The hardware and bandwidth for this mirror is donated by dogado GmbH, the Webhosting and Full Service-Cloud Provider. Check out our Wordpress Tutorial.
If you wish to report a bug, or if you are interested in having us mirror your free-software or open-source project, please feel free to contact us at mirror[@]dogado.de.

mirai & bakerrr

Overview

This vignette compares two approaches to parallel processing in R: mirai and bakerrr. Both packages enable parallel execution of computationally intensive tasks, but with different design philosophies and usage patterns.

Setup

We’ll use a bootstrap calculation function that simulates long-running computations:

library(mirai)
library(bakerrr)
#> 
#> Attaching package: 'bakerrr'
#> The following object is masked from 'package:mirai':
#> 
#>     status
#> The following object is masked from 'package:base':
#> 
#>     summary

long_stat_calc <- function(x, n_boot, sleep_time) {
  # x: numeric vector
  # n_boot: number of bootstraps
  # sleep_time: pause after each bootstrap (sec)

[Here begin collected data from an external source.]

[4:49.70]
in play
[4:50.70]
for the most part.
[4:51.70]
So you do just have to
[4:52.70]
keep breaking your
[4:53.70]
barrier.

  if (!is.numeric(x)) stop("Input x must be numeric.")
  if (length(x) < 2) stop("Input x must have at least 2 values.")

  start_time <- Sys.time()
  boot_means <- numeric(n_boot)

  for (i in seq_len(n_boot)) {
    boot_means[i] <- mean(sample(x, replace = TRUE))
    if (sleep_time > 0) Sys.sleep(sleep_time)
  }

  end_time <- Sys.time()

  result <- list(
    boot_mean = mean(boot_means),
    boot_sd   = sd(boot_means),
    elapsed   = difftime(end_time, start_time, units = "secs")
  )
  class(result) <- "long_stat_calc"
  result
}

# Print method for easy reporting
print.long_stat_calc <- function(x, ...) {
  cat("Bootstrap Mean:", x$boot_mean, "\n")
  cat("Bootstrap SD:  ", x$boot_sd, "\n")
  cat("Elapsed Time:  ", x$elapsed, "seconds\n")
}

Data Preparation

# Arguments for 10 parallel jobs
args_list <- list(
  list(rnorm(100), n_boot = 3000, sleep_time = 0.002),
  list(rnorm(100), n_boot = 3000, sleep_time = 0.002),
  list(rnorm(100), n_boot = 3000, sleep_time = 0.002),
  list(rnorm(100), n_boot = 3000, sleep_time = 0.002),
  list(rnorm(100), n_boot = 3000, sleep_time = 0.002),
  list(rnorm(100), n_boot = 3000, sleep_time = 0.002),
  list(rnorm(100), n_boot = 3000, sleep_time = 0.002),
  list(rnorm(100), n_boot = 3000, sleep_time = 0.002),
  list(rnorm(100), n_boot = 3000, sleep_time = 0.002),
  list(rnorm(100), n_boot = 3000, sleep_time = 0.002)
)

mirai Implementation

mirai provides a lightweight, async-focused approach:

# Clean slate
mirai::daemons(0)
set.seed(10)

mirai_timing <- system.time({
  mirai::daemons(6)  # Start 6 daemon processes

  res <- mirai::mirai_map(
    .x = list(
      rnorm(100), rnorm(100), rnorm(100), rnorm(100),
      rnorm(100), rnorm(100), rnorm(100), rnorm(100),
      rnorm(100), rnorm(100)
    ),
    .f = long_stat_calc,
    .args = list(n_boot = 3000, sleep_time = 0.002)
  )

  # Check progress and collect results
  res[.progress]
  mirai_results <- res[.flat]
})
#> ■■■■                              10% | ETA:  1m
#> ■■■■■■■■■■■■■■■■■■■■■■            70% | ETA:  6s
#> ■■■■■■■■■■■■■■■■■■■■■■■■■■■■■■■  100% | ETA:  0s

print(mirai_timing)
#>    user  system elapsed 
#>   0.055   0.011  13.397
mirai::daemons(0)  # Clean up

bakerrr Implementation

bakerrr offers an object-oriented approach with built-in job management:

bakerrr_timing <- system.time({
  baker <- bakerrr::bakerrr(
    long_stat_calc,
    args_list = args_list,
    n_daemons = 6
    # Optional: bg_args = list(stdout = "out.log", stderr = "error.log") # nolint
  ) |>
    bakerrr::run_jobs(wait_for_results = TRUE)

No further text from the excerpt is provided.